The escape unfolds with taut precision: on the morning classes commence, 14-year-old Molly—Pilkington's mother—leads her eight-year-old half-sister Daisy and ten-year-old cousin Gracie to the lavatory, then bolts westward, the settlement's barbed wire no match for their desperation. For nine weeks and 1,100 miles, they track the fence home to Jigalong, evading search planes, trackers, and venomous wildlife; thirst blisters their feet, winter chills gnaw their bones, yet tribal knowledge—tracking water by spinifex roots, reading wind patterns—sustains them. Pilkington interweaves this odyssey with oral histories from Molly and Daisy, her voice emerging not as omniscient narrator but as filial archivist; the result is a structure that braids personal testimony with historical inevitability, each chapter a mile marker on a journey where motion signifies both literal survival and cultural defiance.
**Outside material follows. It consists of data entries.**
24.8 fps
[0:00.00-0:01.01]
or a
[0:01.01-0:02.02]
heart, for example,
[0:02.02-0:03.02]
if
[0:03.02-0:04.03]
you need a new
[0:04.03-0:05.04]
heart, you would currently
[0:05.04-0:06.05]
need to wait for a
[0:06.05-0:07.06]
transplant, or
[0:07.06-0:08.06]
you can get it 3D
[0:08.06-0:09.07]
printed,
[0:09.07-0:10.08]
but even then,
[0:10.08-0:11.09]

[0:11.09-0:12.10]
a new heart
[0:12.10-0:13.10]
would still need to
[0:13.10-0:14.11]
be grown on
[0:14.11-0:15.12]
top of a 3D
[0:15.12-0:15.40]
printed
Formally, the book excels in its refusal of melodrama; Pilkington favors close observation over pathos—Gracie's tragic detour to Wiluna upon hearing her mother's relocation there fractures the trio without histrionics, underscoring the policy's psychological fractures. The rabbit-proof fence, that iron thread stitching east from west, becomes the novel's structural spine; following it, the girls subvert the colonizer's artifact into a path to freedom, a formal echo of how Pilkington repurposes Neville's own assimilation reports—quoted sparingly, their bureaucratic chill amplifying the girls' humanity. This is literature doing political work: reclaiming narrative from the archive of erasure, where intergenerational trauma travels not just in bloodlines but in the very tracks pressed into red earth.
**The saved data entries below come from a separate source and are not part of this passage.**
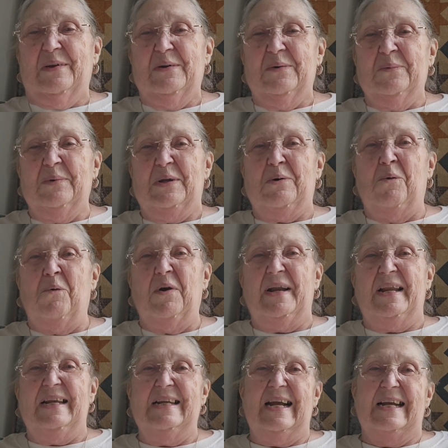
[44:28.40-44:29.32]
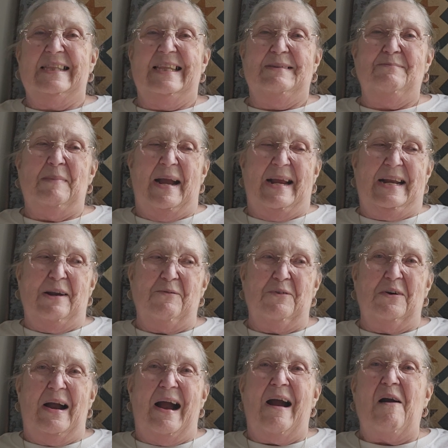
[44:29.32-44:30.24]
recording. Not that mine
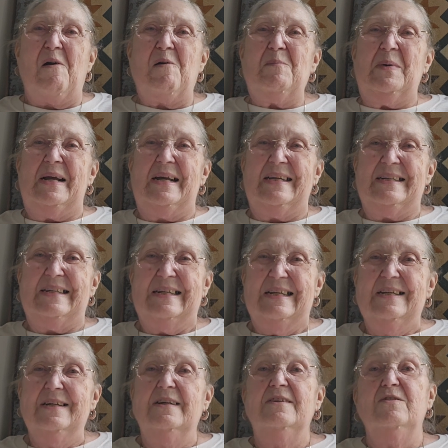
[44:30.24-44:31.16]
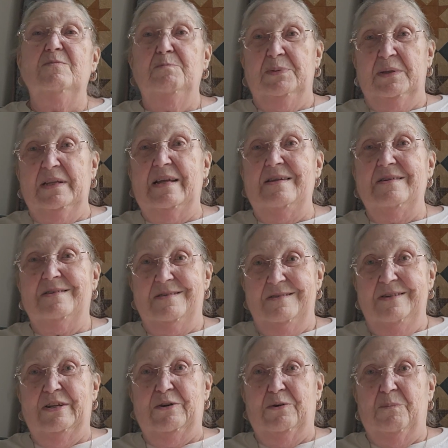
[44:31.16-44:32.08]
never are, but please,
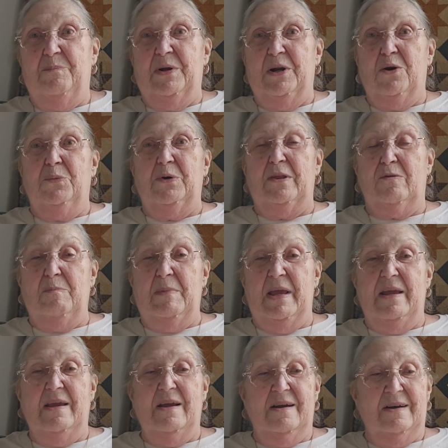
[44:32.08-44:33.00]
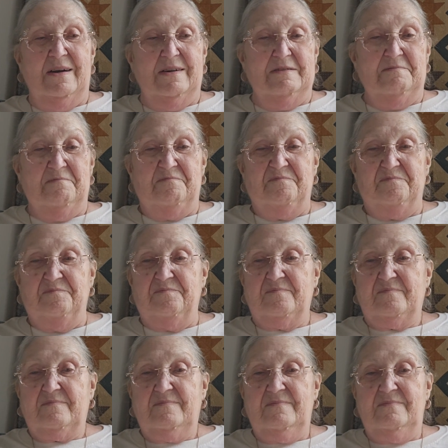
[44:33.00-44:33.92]
you know, bear with me.
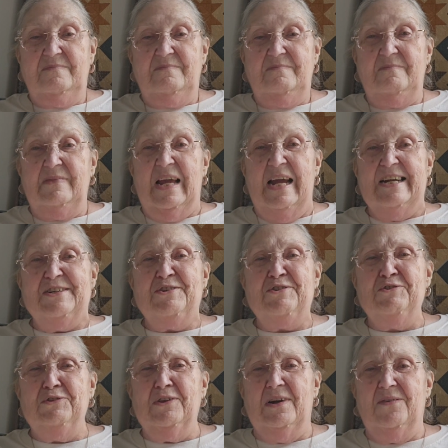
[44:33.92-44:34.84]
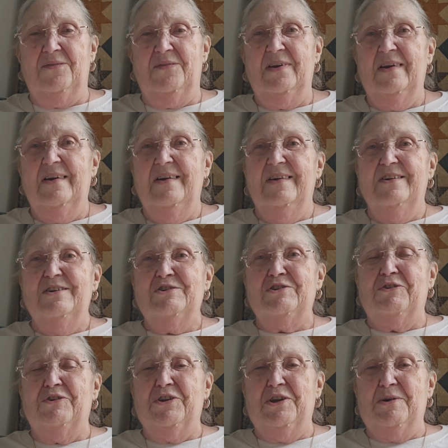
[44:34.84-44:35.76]
I do love
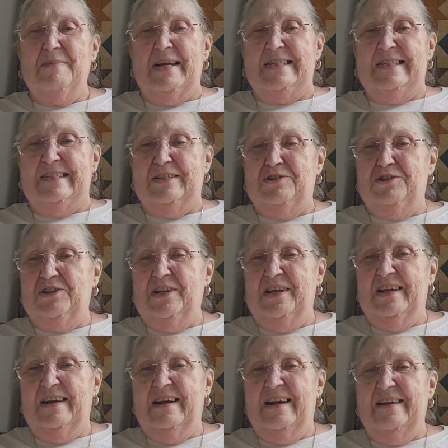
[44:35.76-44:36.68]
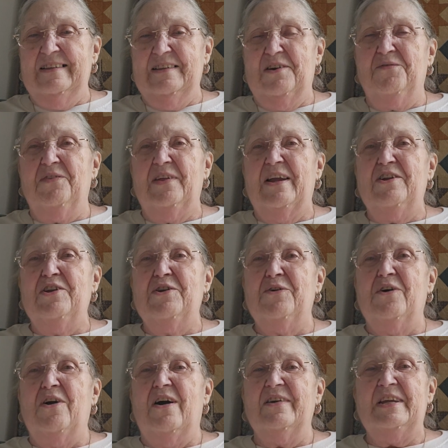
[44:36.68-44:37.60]
showing you my stitching. I love that
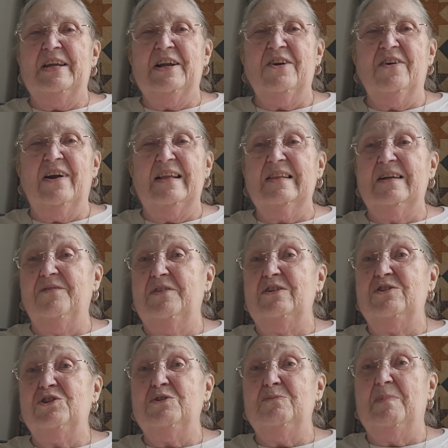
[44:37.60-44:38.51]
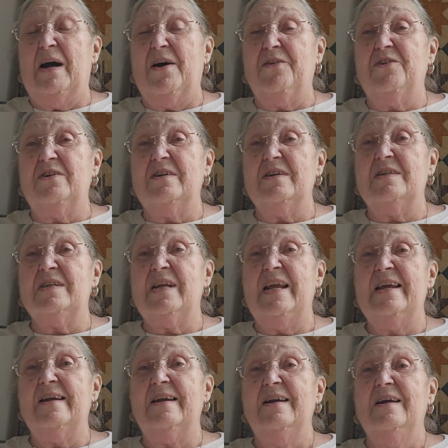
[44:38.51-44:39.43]
you're all here. I love that you bothered to
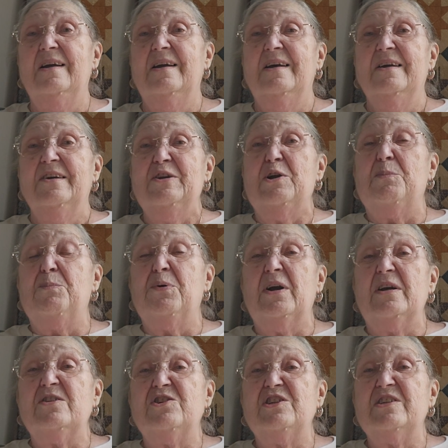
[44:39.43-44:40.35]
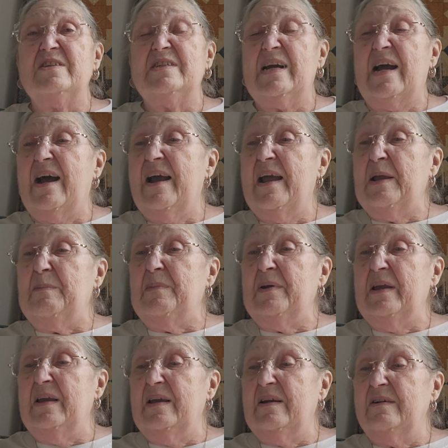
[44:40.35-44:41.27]
take your precious time
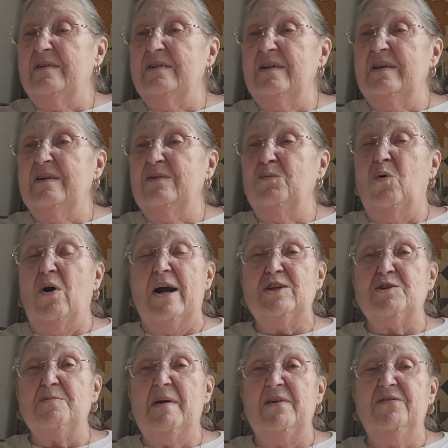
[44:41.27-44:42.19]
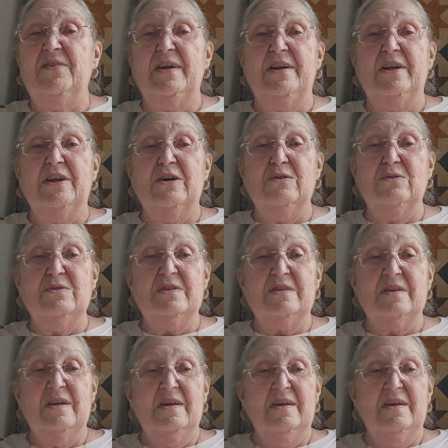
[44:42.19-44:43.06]
and watch my videos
Yet for all its strengths, Pilkington's decision to frontload nearly half the book with colonial backstory—tribal myths, settler encroachments, Neville's rise—dilutes the escape's visceral momentum; these early chapters, while necessary context, read like dutiful history lesson, their longueurs occasionally straining the reader's patience before the girls even flee. The prose, precise elsewhere, turns pedantic here, subordinate clauses overburdened with dates and decrees that could have been woven more seamlessly into the trek itself. This reservation tempers the triumph: a narrative so potent in its forward thrust falters when it pauses too long to lecture, however justified; the book's power lies in motion, not exposition.
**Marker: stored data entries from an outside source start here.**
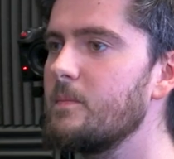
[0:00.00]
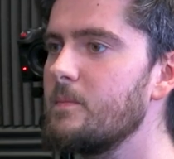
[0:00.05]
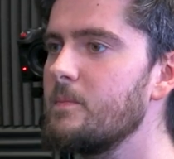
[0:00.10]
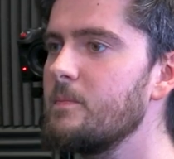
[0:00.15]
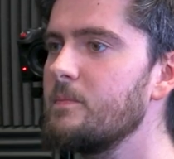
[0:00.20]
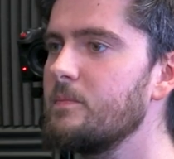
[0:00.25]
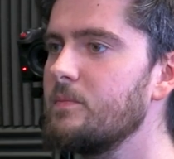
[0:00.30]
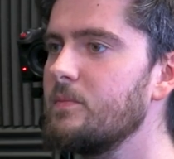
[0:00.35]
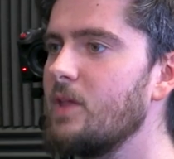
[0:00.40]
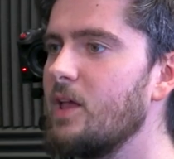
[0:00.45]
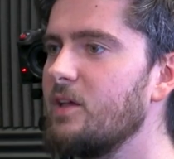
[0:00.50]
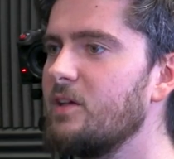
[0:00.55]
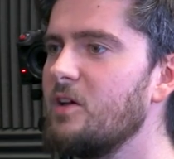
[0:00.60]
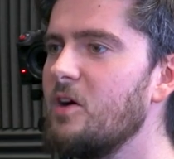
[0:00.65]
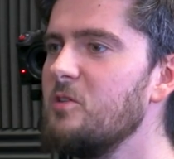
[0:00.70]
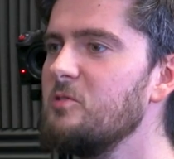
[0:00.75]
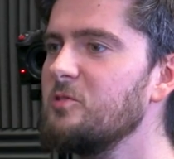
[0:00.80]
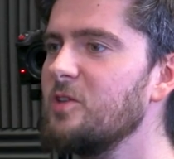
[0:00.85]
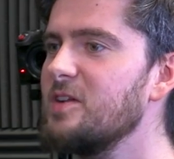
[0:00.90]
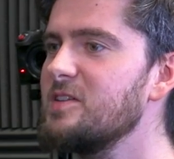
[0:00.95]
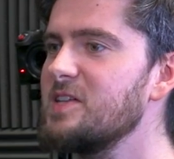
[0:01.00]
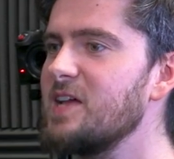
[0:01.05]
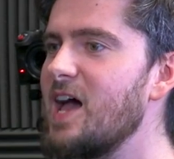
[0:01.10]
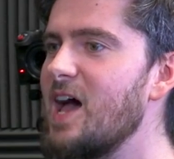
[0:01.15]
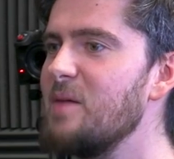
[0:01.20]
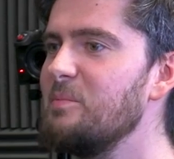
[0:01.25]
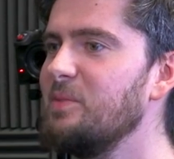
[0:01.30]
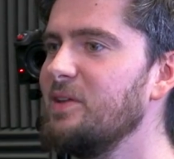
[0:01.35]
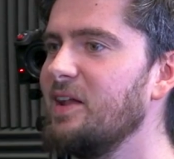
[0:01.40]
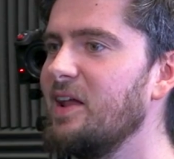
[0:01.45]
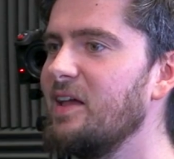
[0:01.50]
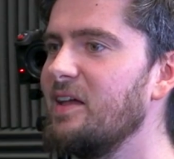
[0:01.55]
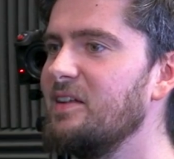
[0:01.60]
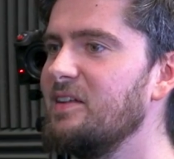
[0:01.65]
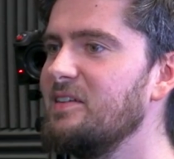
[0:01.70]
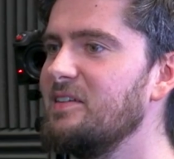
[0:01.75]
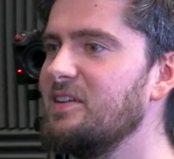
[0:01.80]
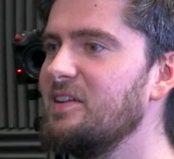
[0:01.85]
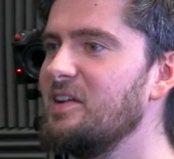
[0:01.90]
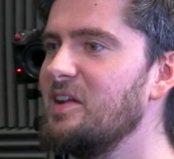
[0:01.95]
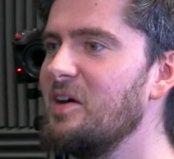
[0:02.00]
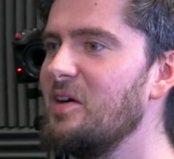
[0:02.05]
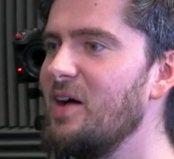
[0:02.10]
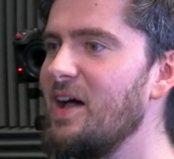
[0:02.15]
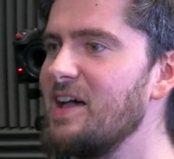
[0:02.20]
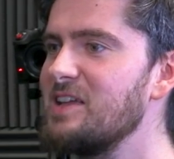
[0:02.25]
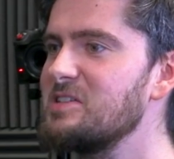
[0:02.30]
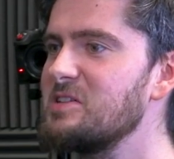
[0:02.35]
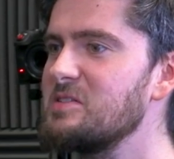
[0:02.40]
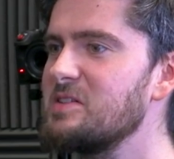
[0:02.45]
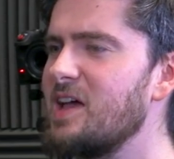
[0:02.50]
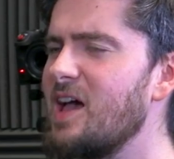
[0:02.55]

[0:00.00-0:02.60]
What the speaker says: And code reds happen, and as those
Follow the Rabbit-Proof Fence endures as an act of literary justice, its 1996 publication—later adapted into Phillip Noyce's 2002 film—reviving silenced voices amid Australia's belated reckoning with the Stolen Generations. Pilkington, writing as Nugi Garimara in her Mardu language, bridges generations; Molly's survival becomes her daughter's testimony, a chain unbroken by fences or policy. In an era still grappling with borders—literal and imagined—this slim volume insists on stories as compasses, guiding us through inherited wastelands toward home.

Key Takeaways

Summary

Chapter Guide

Chapter 1: The Stolen Generations and Jigalong
This chapter introduces Molly, Daisy, and Gracie, three young Aboriginal girls living in Jigalong, Western Australia. It establishes the historical context of the 'Stolen Generations,' where mixed-race Aboriginal children were forcibly removed from their families.
Chapter 2: Arrival at Moore River Native Settlement
The girls are forcibly taken from their families and transported to the distant Moore River Native Settlement. They experience the harsh realities of institutional life, including strict discipline and cultural suppression.
Chapter 3: The Plan for Escape
Determined to return home, Molly devises a plan for escape, driven by their deep connection to their country and family. They recognize the Rabbit-Proof Fence as a potential guide back to Jigalong.
Chapter 4: Beginning the Long Walk
The three girls escape the settlement and begin their arduous journey, following the immense Rabbit-Proof Fence north. They face immediate challenges of survival in the unforgiving Australian bush.
Chapter 5: Pursuit and Perseverance
Constable Riggs and Aboriginal tracker Moodoo pursue the girls across vast distances. Despite the constant threat of recapture and dwindling resources, the girls press on, relying on Molly's bush skills.